EXERCISE DESCRIPTION:
What's wanted is a faithful retyping of every entry, pictures excluded.

Excerpts from a dataset
┄┄┄┄┄┄┄┄┄┄
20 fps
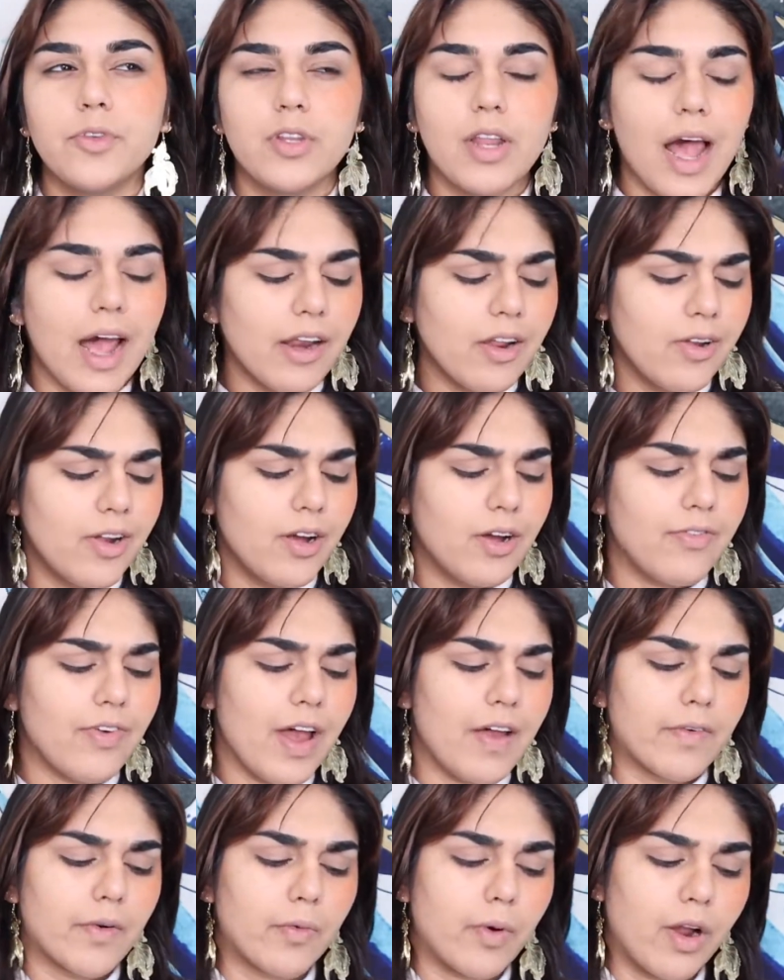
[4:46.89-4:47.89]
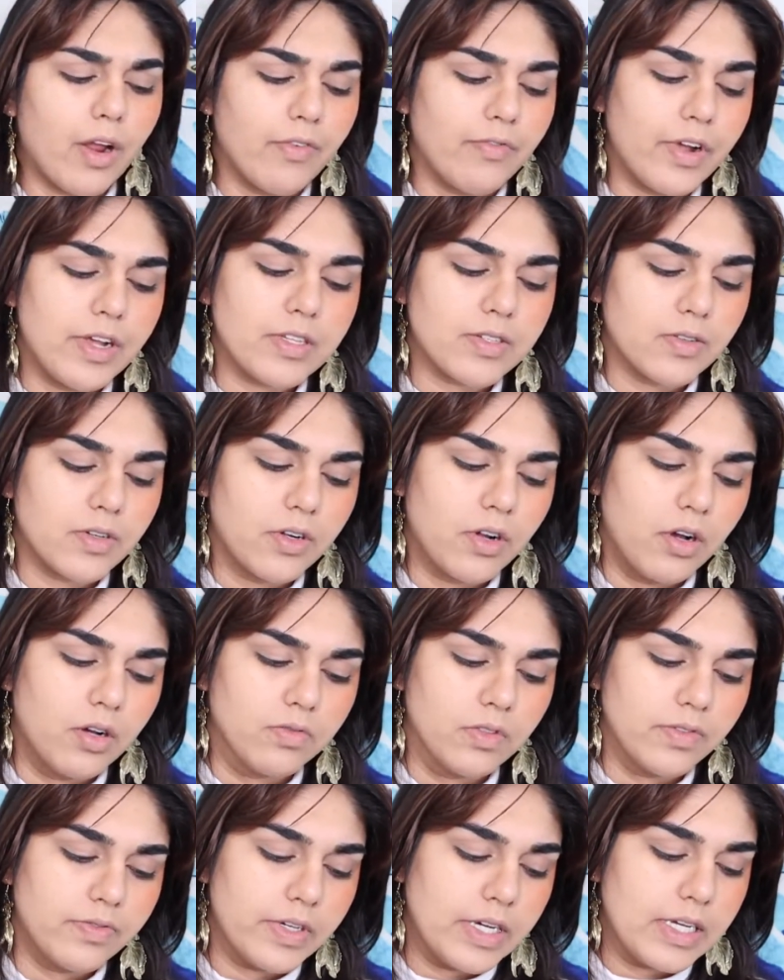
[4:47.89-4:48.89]
I don't know if I have a round face or an
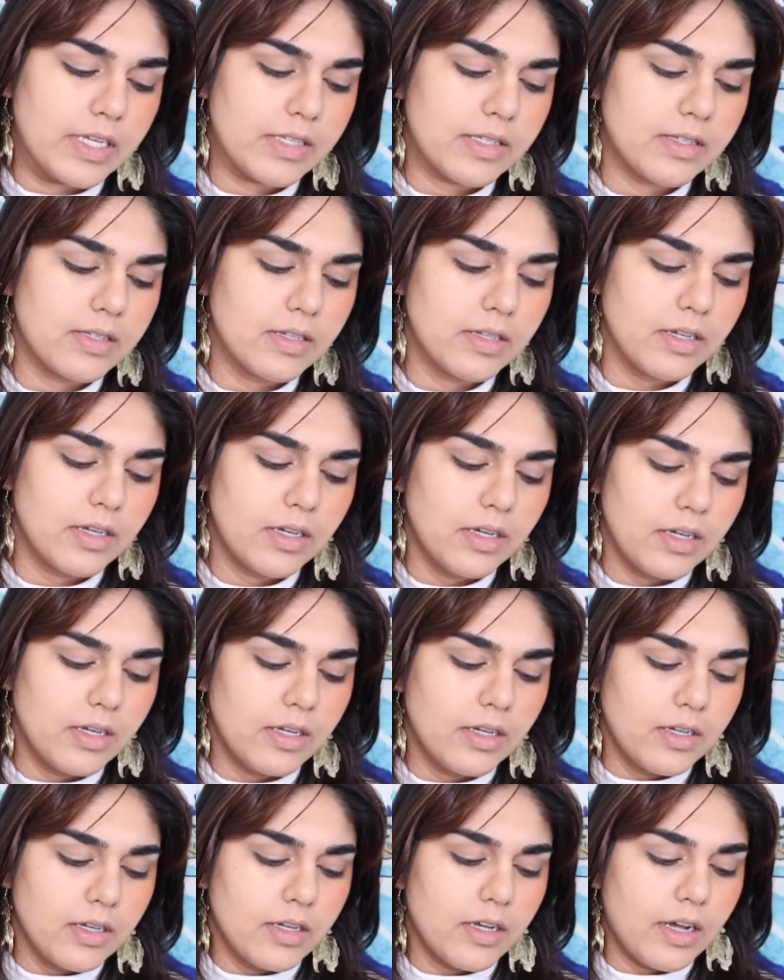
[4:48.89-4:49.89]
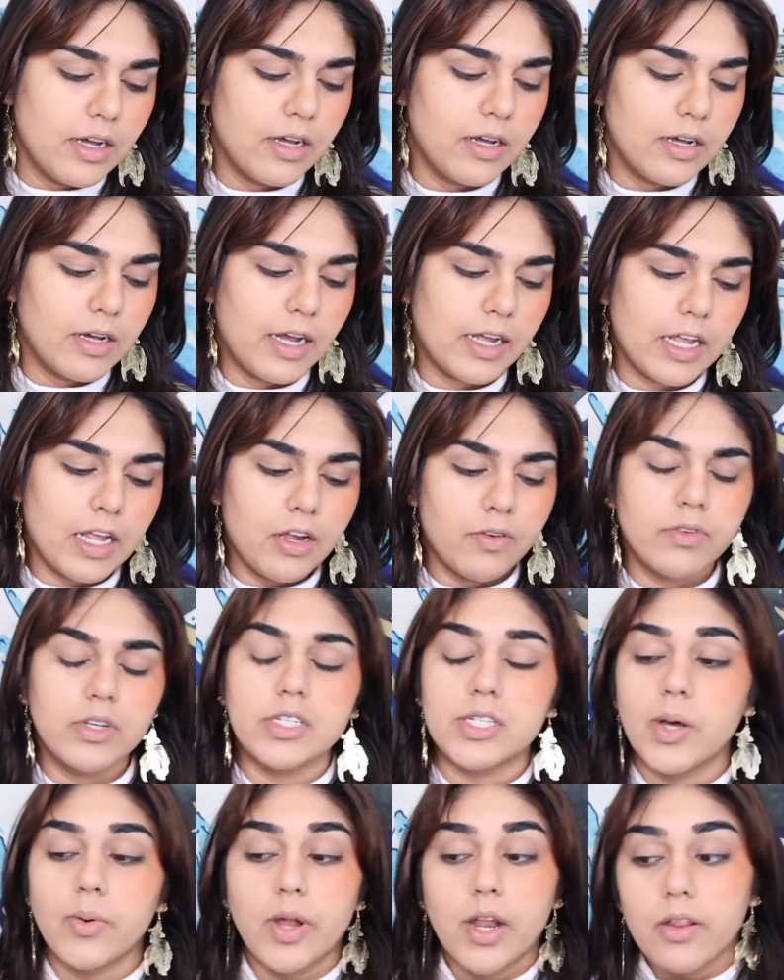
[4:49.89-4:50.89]
oval face. I can't really
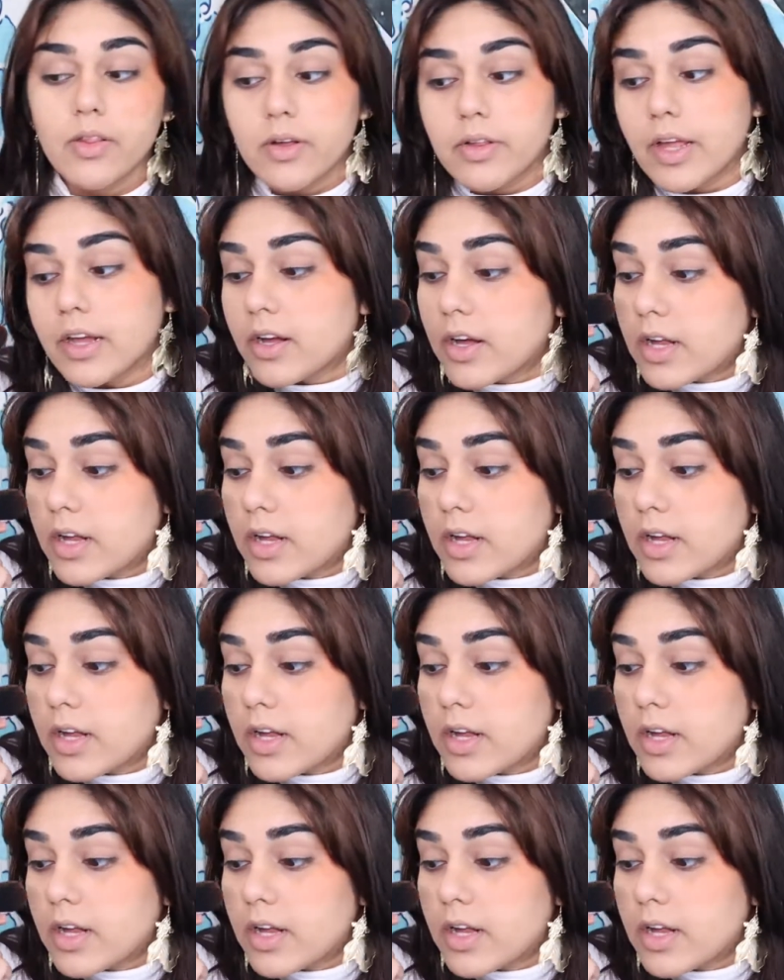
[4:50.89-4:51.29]
tell what I look like,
┄┄┄┄┄┄┄┄┄┄
SOLUTION TO THIS TASK:
20 fps
[4:46.89-4:47.89]
[4:47.89-4:48.89]
I don't know if I have a round face or an
[4:48.89-4:49.89]
[4:49.89-4:50.89]
oval face. I can't really
[4:50.89-4:51.29]
tell what I look like,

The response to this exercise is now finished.